## Data for review
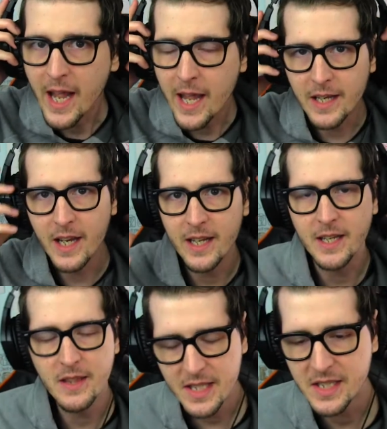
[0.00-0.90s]
And
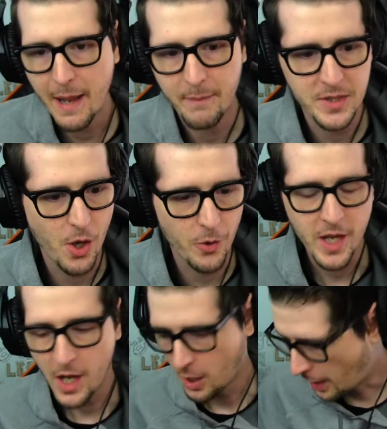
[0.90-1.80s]
in this episode,
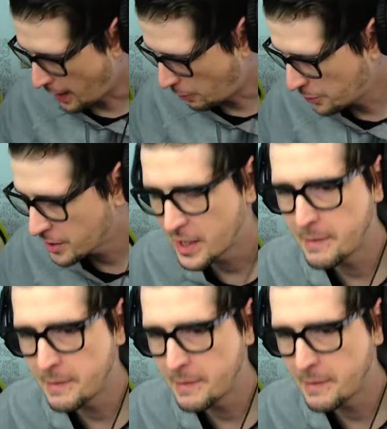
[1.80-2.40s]
we're going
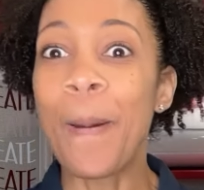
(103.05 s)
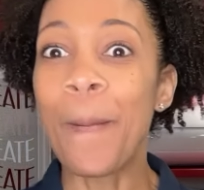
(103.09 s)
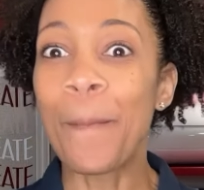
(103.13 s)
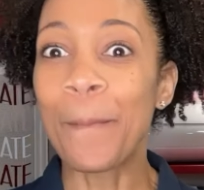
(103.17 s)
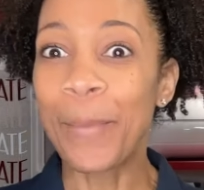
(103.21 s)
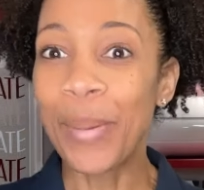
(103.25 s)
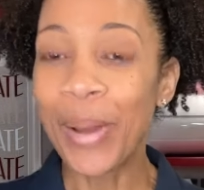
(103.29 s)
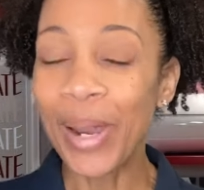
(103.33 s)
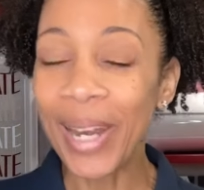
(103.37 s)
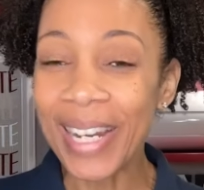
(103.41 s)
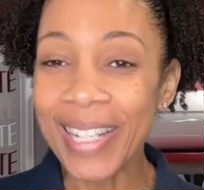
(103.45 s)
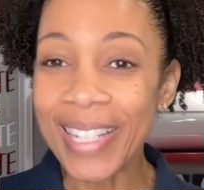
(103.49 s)

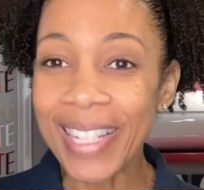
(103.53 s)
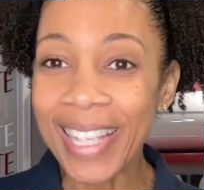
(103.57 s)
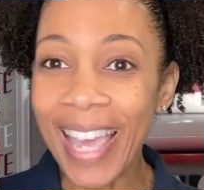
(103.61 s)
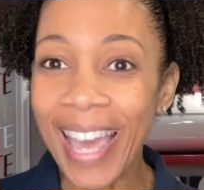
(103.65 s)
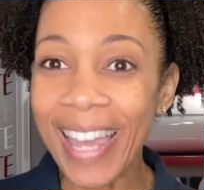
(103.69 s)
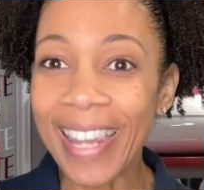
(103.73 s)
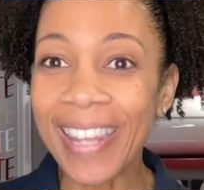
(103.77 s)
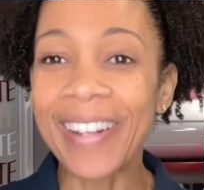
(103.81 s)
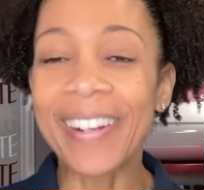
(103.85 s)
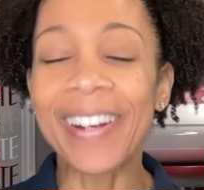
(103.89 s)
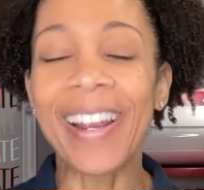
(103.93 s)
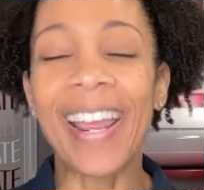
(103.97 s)
put it
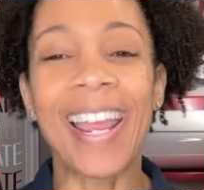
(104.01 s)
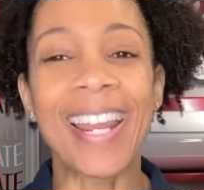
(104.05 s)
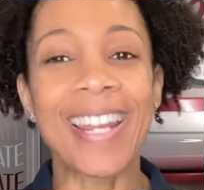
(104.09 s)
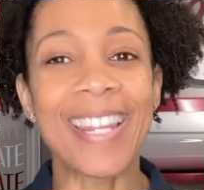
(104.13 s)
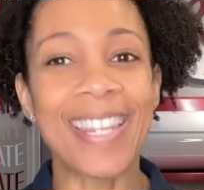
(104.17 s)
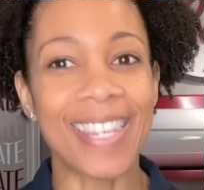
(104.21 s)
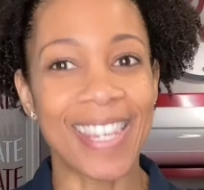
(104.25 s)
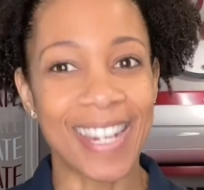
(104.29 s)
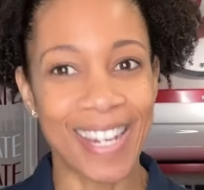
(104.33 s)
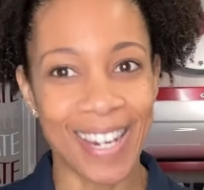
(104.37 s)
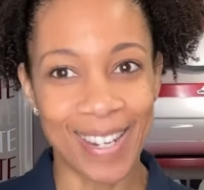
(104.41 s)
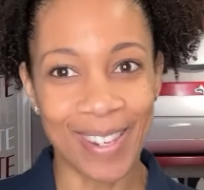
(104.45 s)
together and
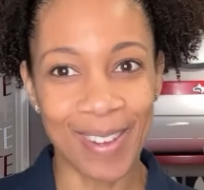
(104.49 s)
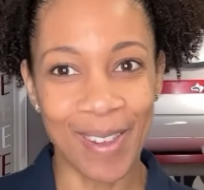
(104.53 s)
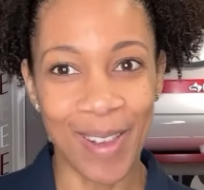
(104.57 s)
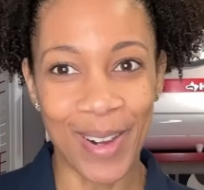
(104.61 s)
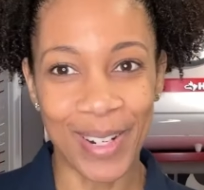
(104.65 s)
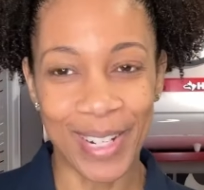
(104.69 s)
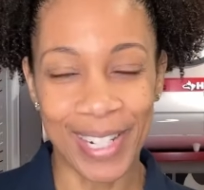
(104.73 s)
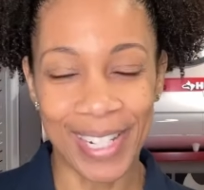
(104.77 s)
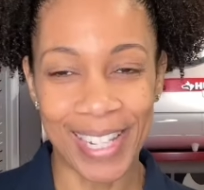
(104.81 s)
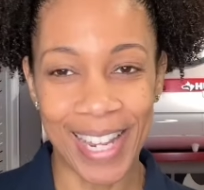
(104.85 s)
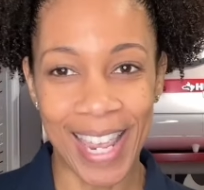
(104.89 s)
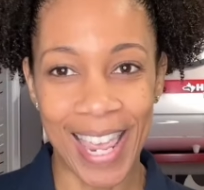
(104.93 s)
send it to
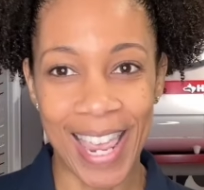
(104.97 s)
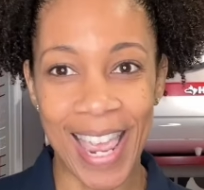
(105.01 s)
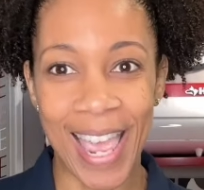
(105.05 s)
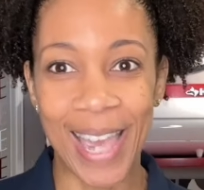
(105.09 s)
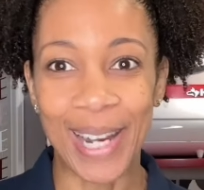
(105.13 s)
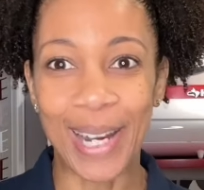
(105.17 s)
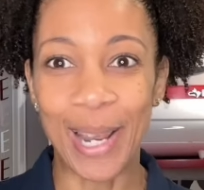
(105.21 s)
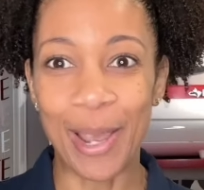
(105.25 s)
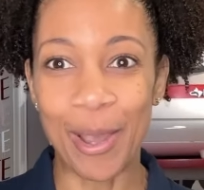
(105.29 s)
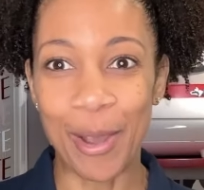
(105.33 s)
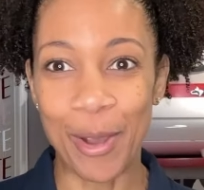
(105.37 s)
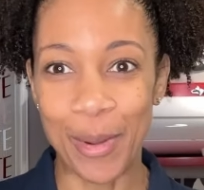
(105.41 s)
Anite and
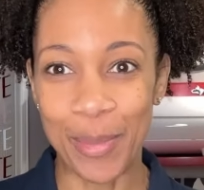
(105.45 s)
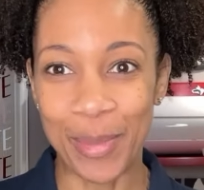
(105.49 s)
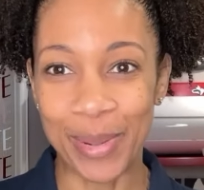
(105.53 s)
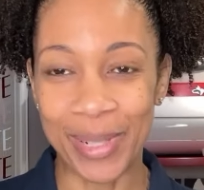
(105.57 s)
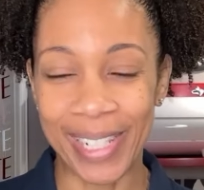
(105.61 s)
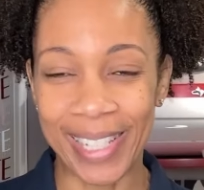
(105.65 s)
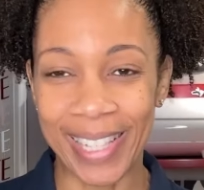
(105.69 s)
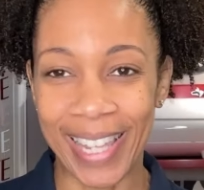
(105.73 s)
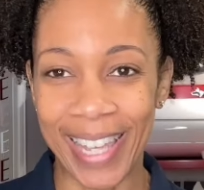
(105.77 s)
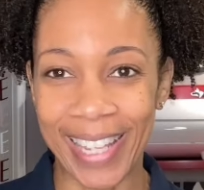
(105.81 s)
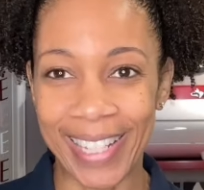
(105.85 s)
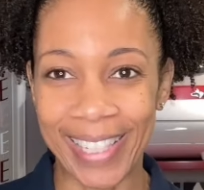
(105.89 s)
I hope
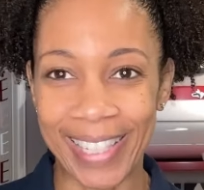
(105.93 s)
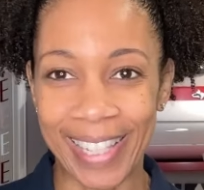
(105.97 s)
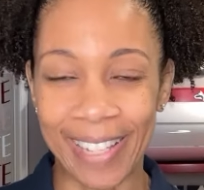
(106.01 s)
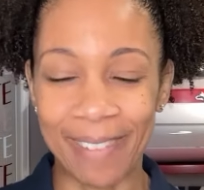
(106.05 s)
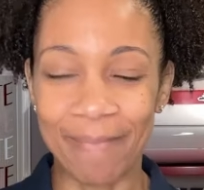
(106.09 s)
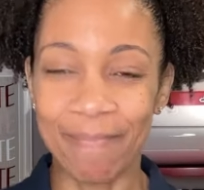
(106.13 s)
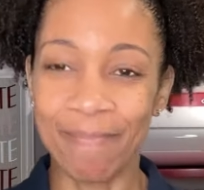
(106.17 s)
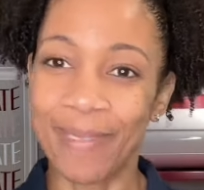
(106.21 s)
she likes it.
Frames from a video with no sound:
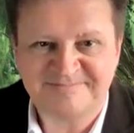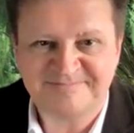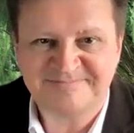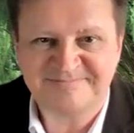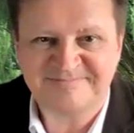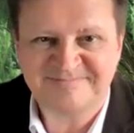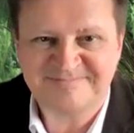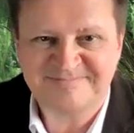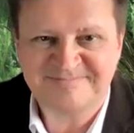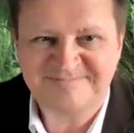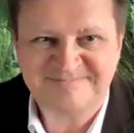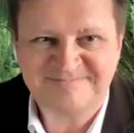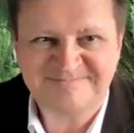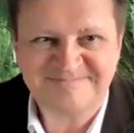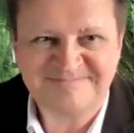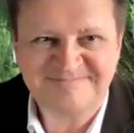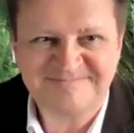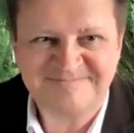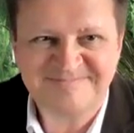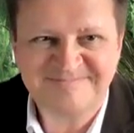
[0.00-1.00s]

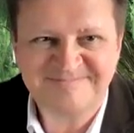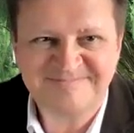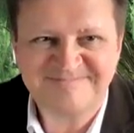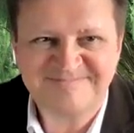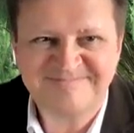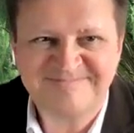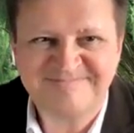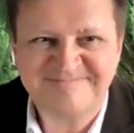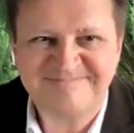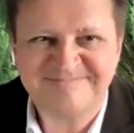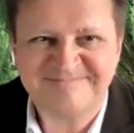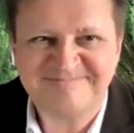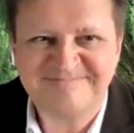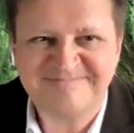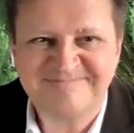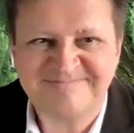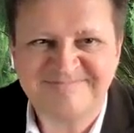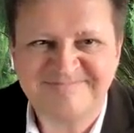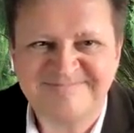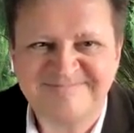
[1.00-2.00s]

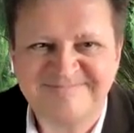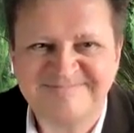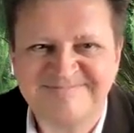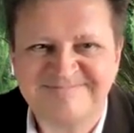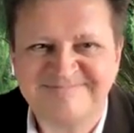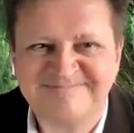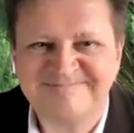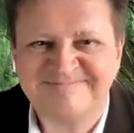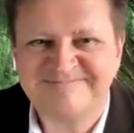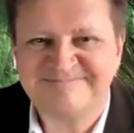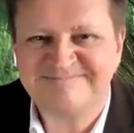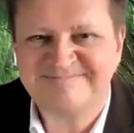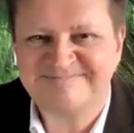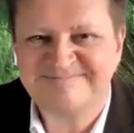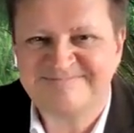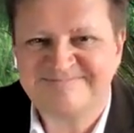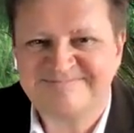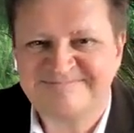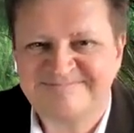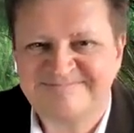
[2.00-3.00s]

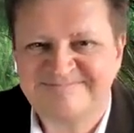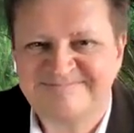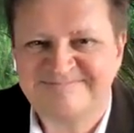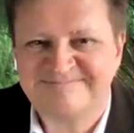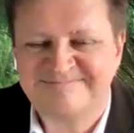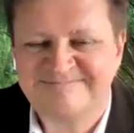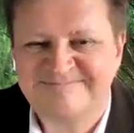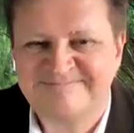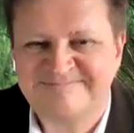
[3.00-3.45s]
The person shown says nothing.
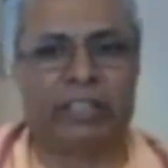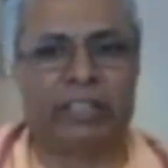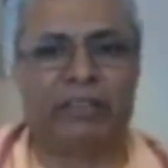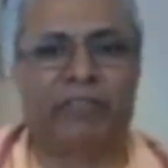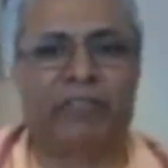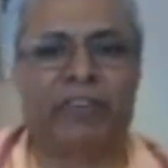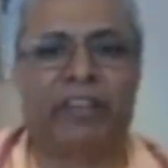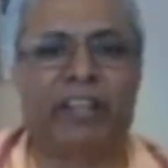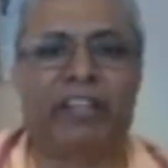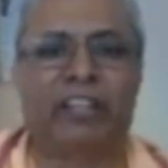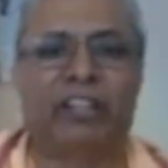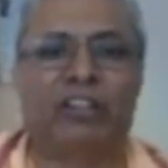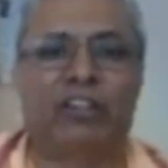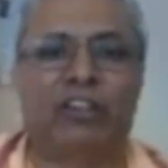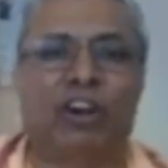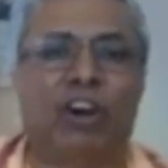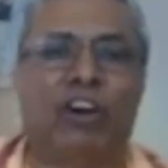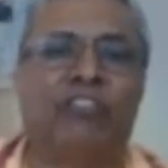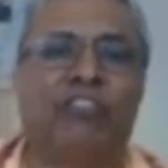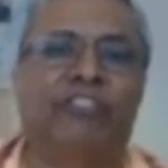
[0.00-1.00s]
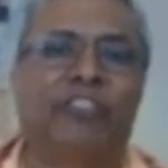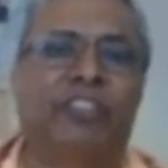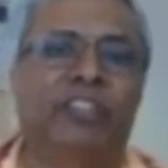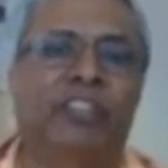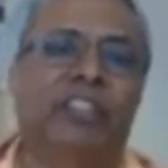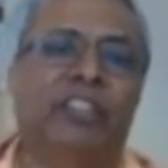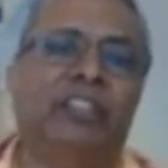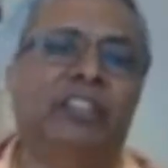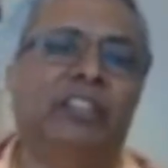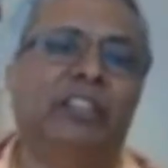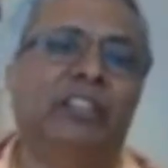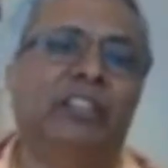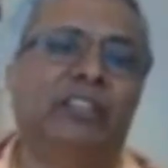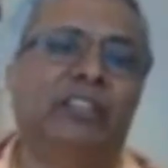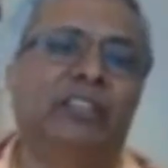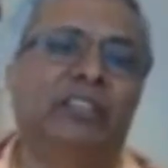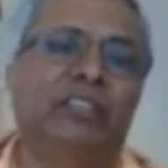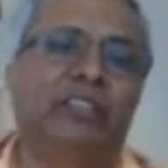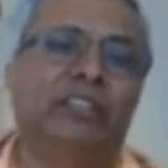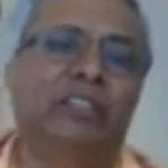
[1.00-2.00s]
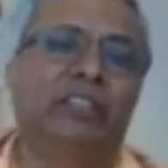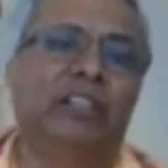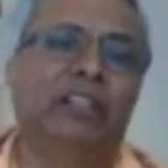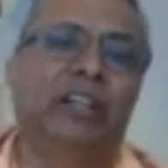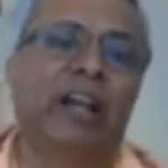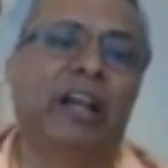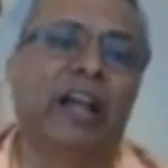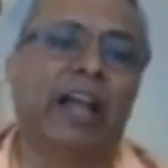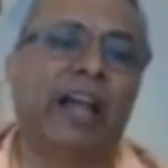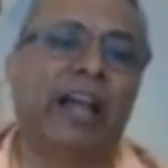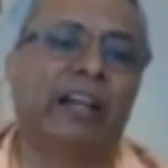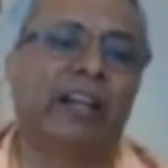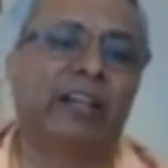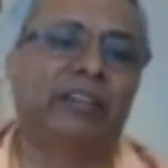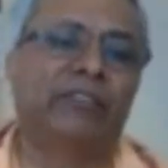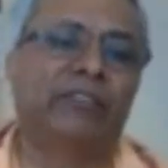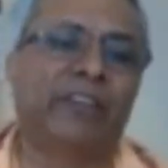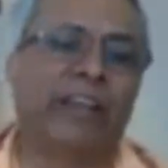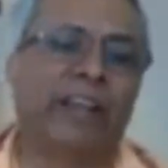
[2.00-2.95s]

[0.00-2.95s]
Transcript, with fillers: a very lofty and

## Exercise
All lines carrying the word "with" must be copied from the data above.

## The completed task
Frames from a video with no sound:
Transcript, with fillers: a very lofty and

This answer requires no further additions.